Oh CRAP! DW just said “well there is Dyke’s” right when I told her about this pots. She says it is close to Bill’s Used Tires and Chuckey Cheese. I’ll check it out! But it bugs me…..how did she know about a supply house before me!! I’m slippin’ in my old age! :LOL:
 
That's the one. Since there's someone I can ask, would you happen to have any good cookbooks that teach "theory" or "alchemy" as I call it? I mean everything from terms to how to use the chef's knife to do this and that. I only know what I learned from working in a kitchen for a couple of years, and I wasn't a line cook.
 
That's the one. Since there's someone I can ask, would you happen to have any good cookbooks that teach "theory" or "alchemy" as I call it? I mean everything from terms to how to use the chef's knife to do this and that. I only know what I learned from working in a kitchen for a couple of years, and I wasn't a line cook.

Absolutely! I’d recommend Mark Bittman’s “How to Cook Everything”. He covers everything from cookware to cooking theory and tons of recipes in between. A must have for a starting or even a seasoned cook!
 
That's the one. Since there's someone I can ask, would you happen to have any good cookbooks that teach "theory" or "alchemy" as I call it?
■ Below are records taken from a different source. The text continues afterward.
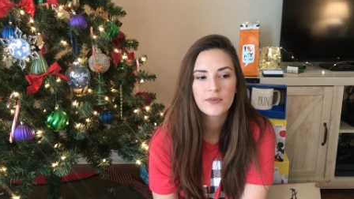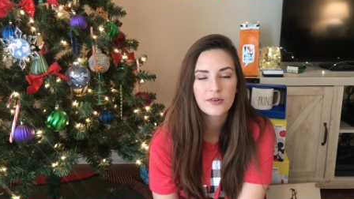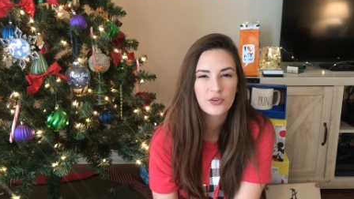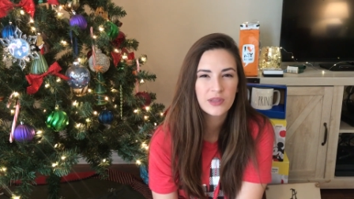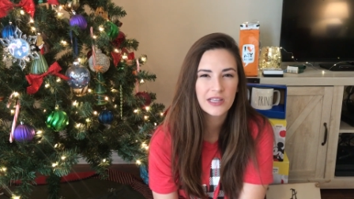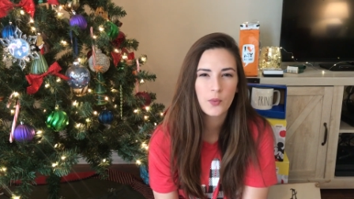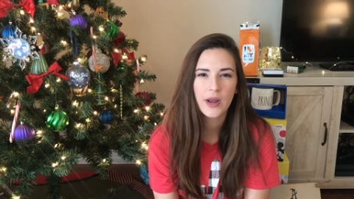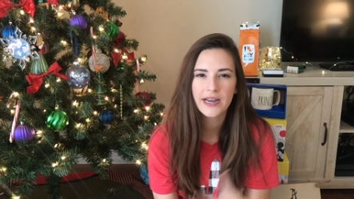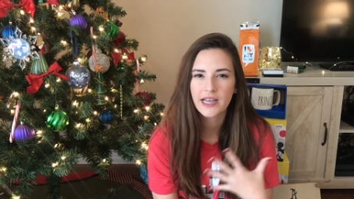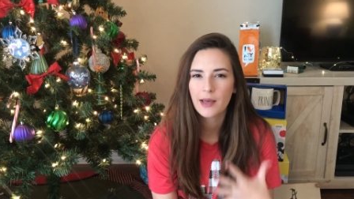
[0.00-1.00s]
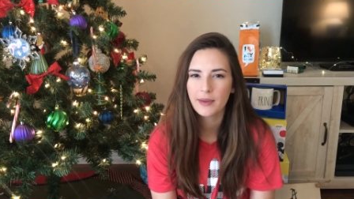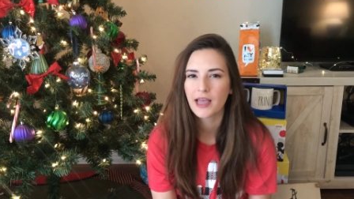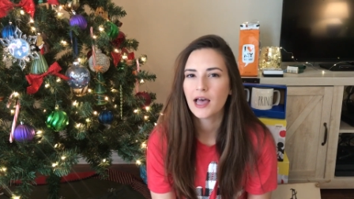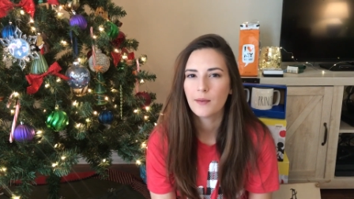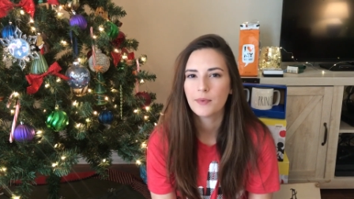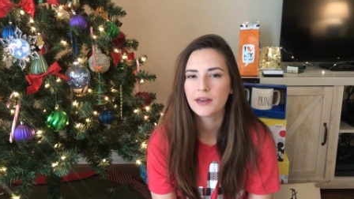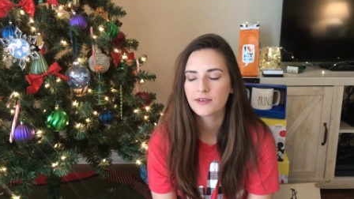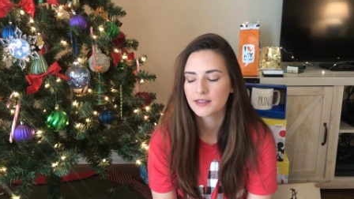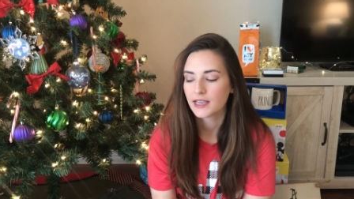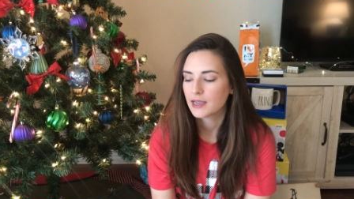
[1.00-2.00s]
especially with like the wedding coming up and
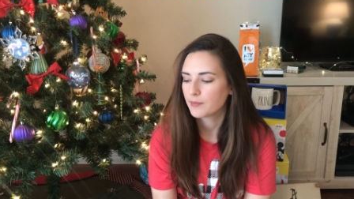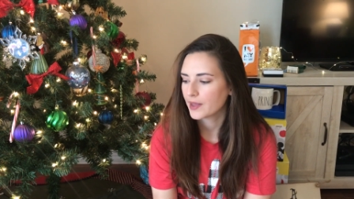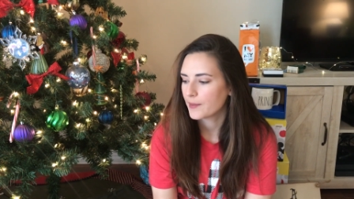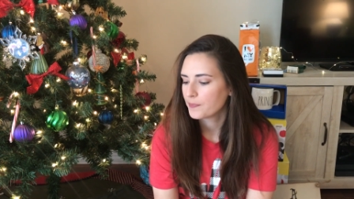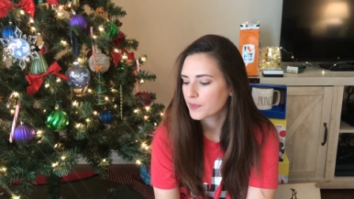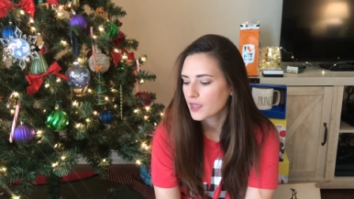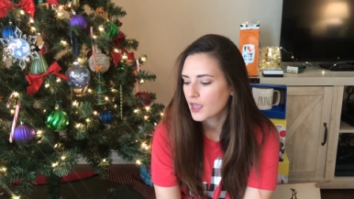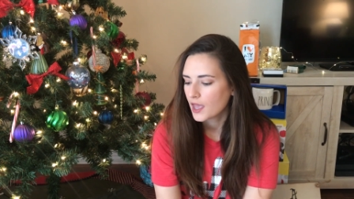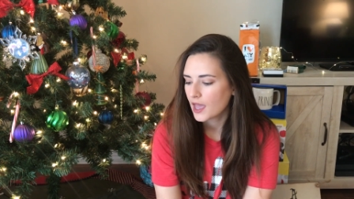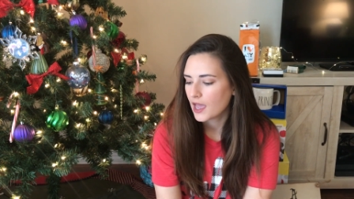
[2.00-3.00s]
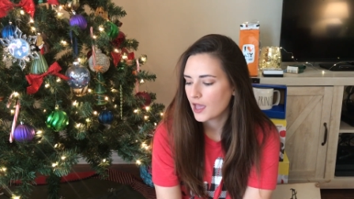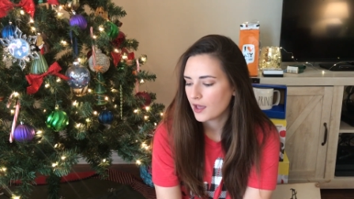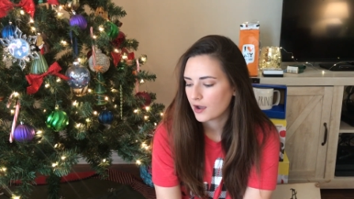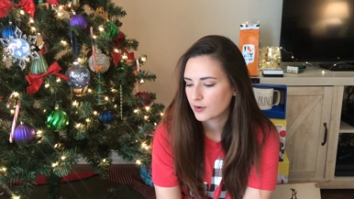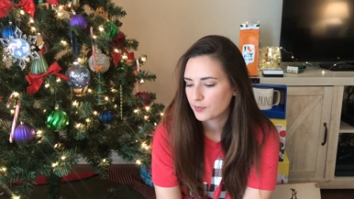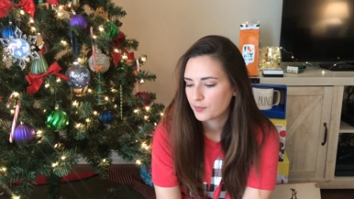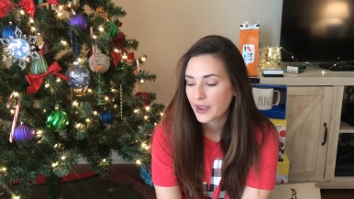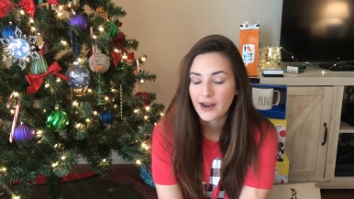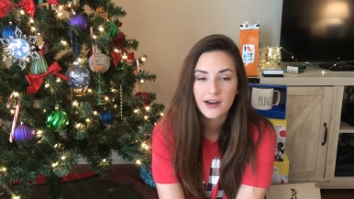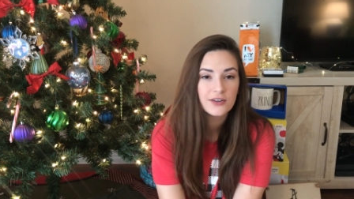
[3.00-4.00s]
everything, but our
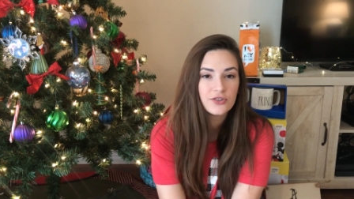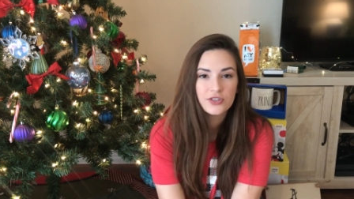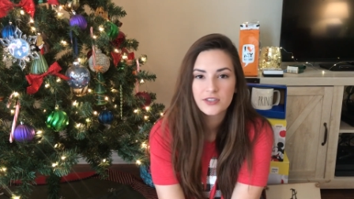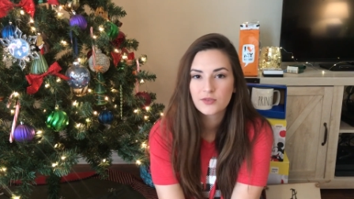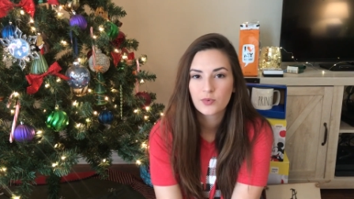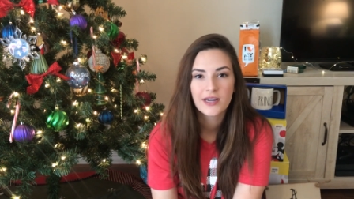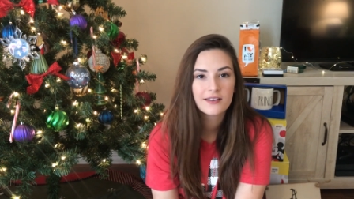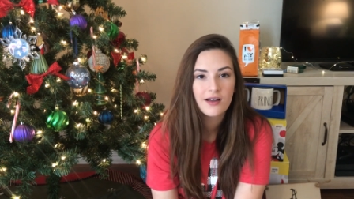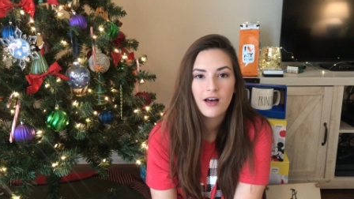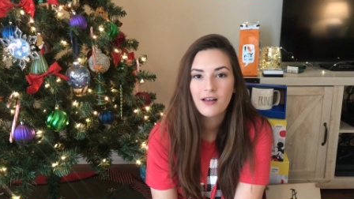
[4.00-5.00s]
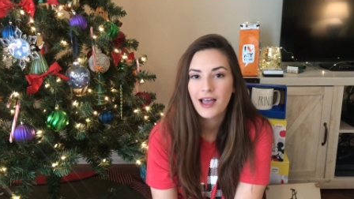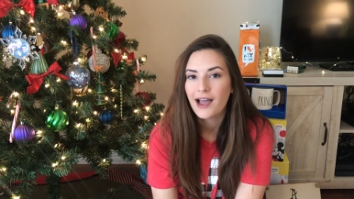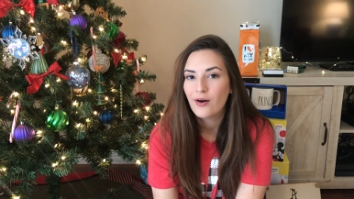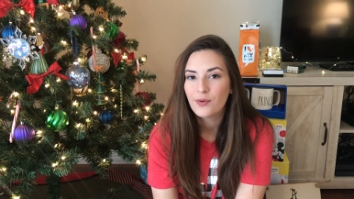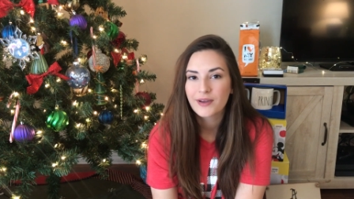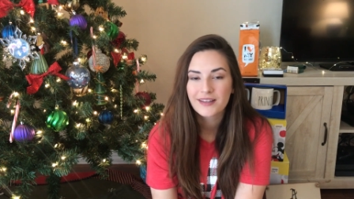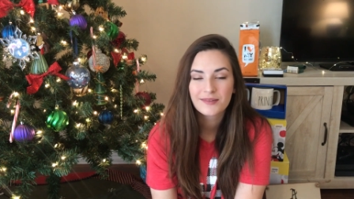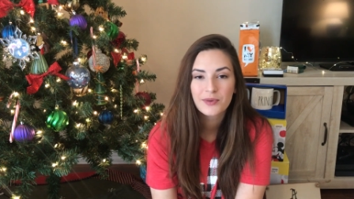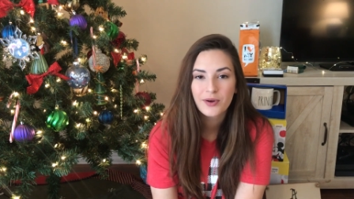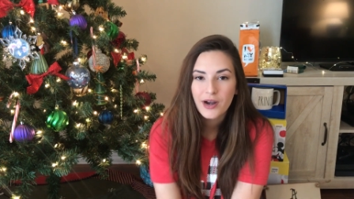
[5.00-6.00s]
parents just went all out and we
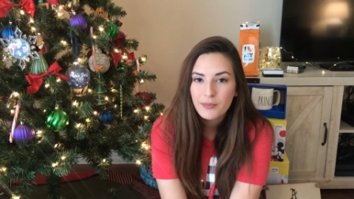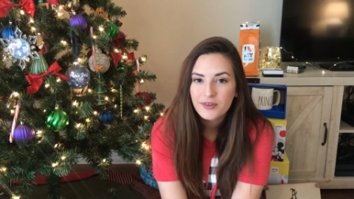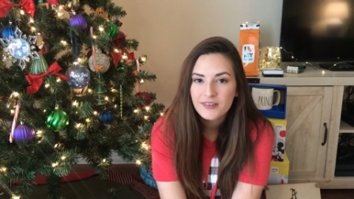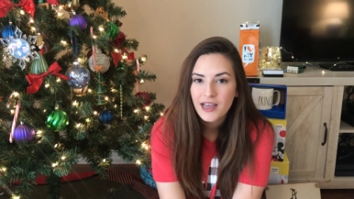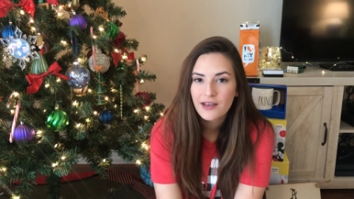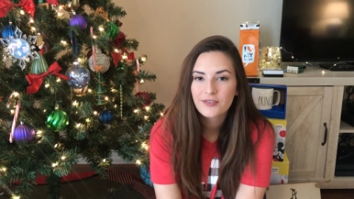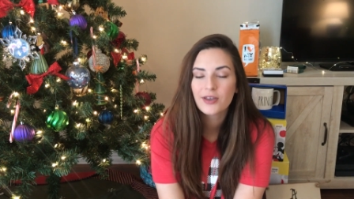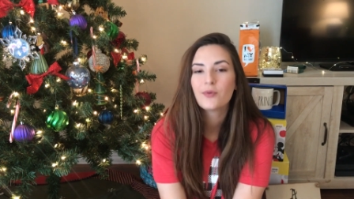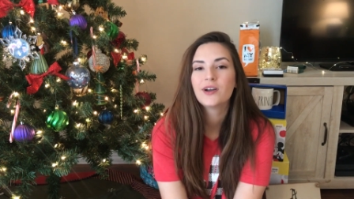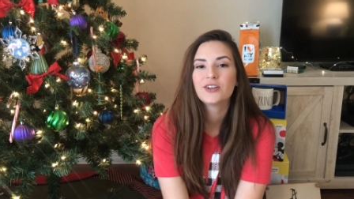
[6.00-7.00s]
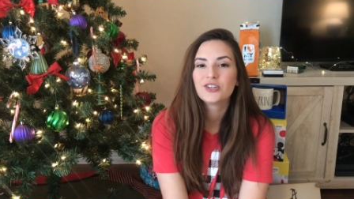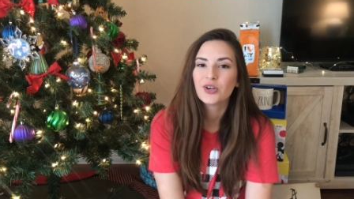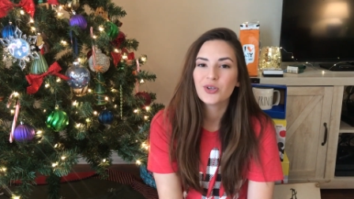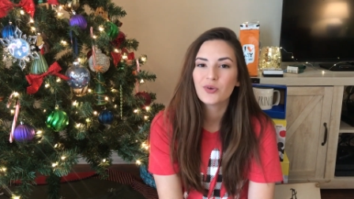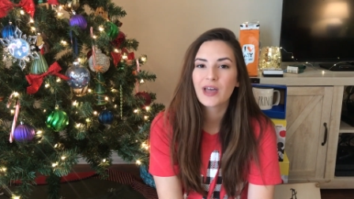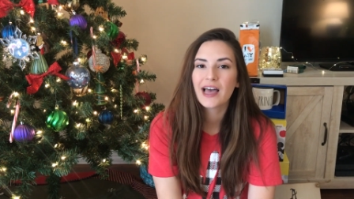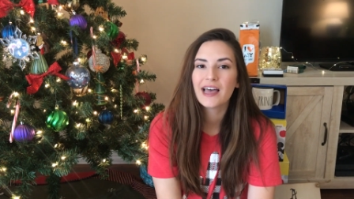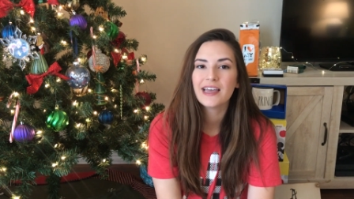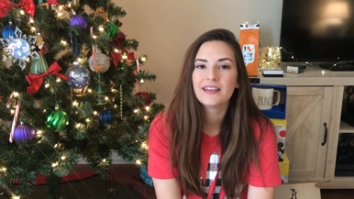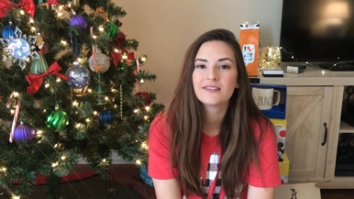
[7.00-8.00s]
got some incredible stuff, so I wanted to show you
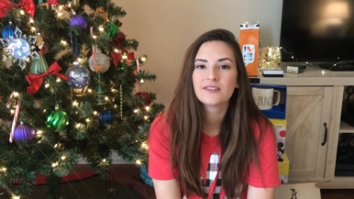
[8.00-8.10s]
guys.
I mean everything from terms to how to use the chef's knife to do this and that. I only know what I learned from working in a kitchen for a couple of years, and I wasn't a line cook.

I also like Alton Brown's Books. I'm Just Here for the Food, And I'm Just Here for More Food. I've read a DC thread where folks weren't too impressed, but every recipe I've tried has worked out well; and there is more in depth explanation as to what's going on as you are cooking, from how gluten forms, to the difference between saturated, unsaturated, polyunsaturated fats. Also techniques in roasting, searing, sauce making!!!.

One more, My buddy has a Victory Gardens Cookbook that has a lot of wonderful recipes and an appendix full of everything,....how to clarify butter, how to make a roux, how to make creme freche(sp?). I look into the details of where to get that book.
 
I just got Cooking For Dummies after iron chef recommended it and it's perfect for me. Lots of clear explanations of the science behind cooking and basic techniques and skills one needs to know. It would be great for a young person just setting out on their own who has no cooking experience (or someone like me). Now, I'm going to look for Mark Bittman's book, keltin. Thanks for the recommendation.
 
I did pick that book up. It has great recipes in almost every genre. It doesn't have so much of the theory, but I've been told to pick up Essentials of Cooking, so I'll go for that some day.
 
I did pick that book up. It has great recipes in almost every genre. It doesn't have so much of the theory, but I've been told to pick up Essentials of Cooking, so I'll go for that some day.

The Bittman book? Yeah, it doesn’t have theory like Alton Brown has. For that kind of scientific info, get “What Einstein Told His Cook”. It gets technical!

The Bittman book covers techniques such as buying equipment, knife skills, boning meat, braising, grilling, broiling, etc. If it is done in the kitchen, he talks about how to do it.
 
This is THE book on the science and theory of cooking. It goes into a lot more detail and covers a lot more ground than either Alton Brown or Robert Wolke (Eintein). I have all three.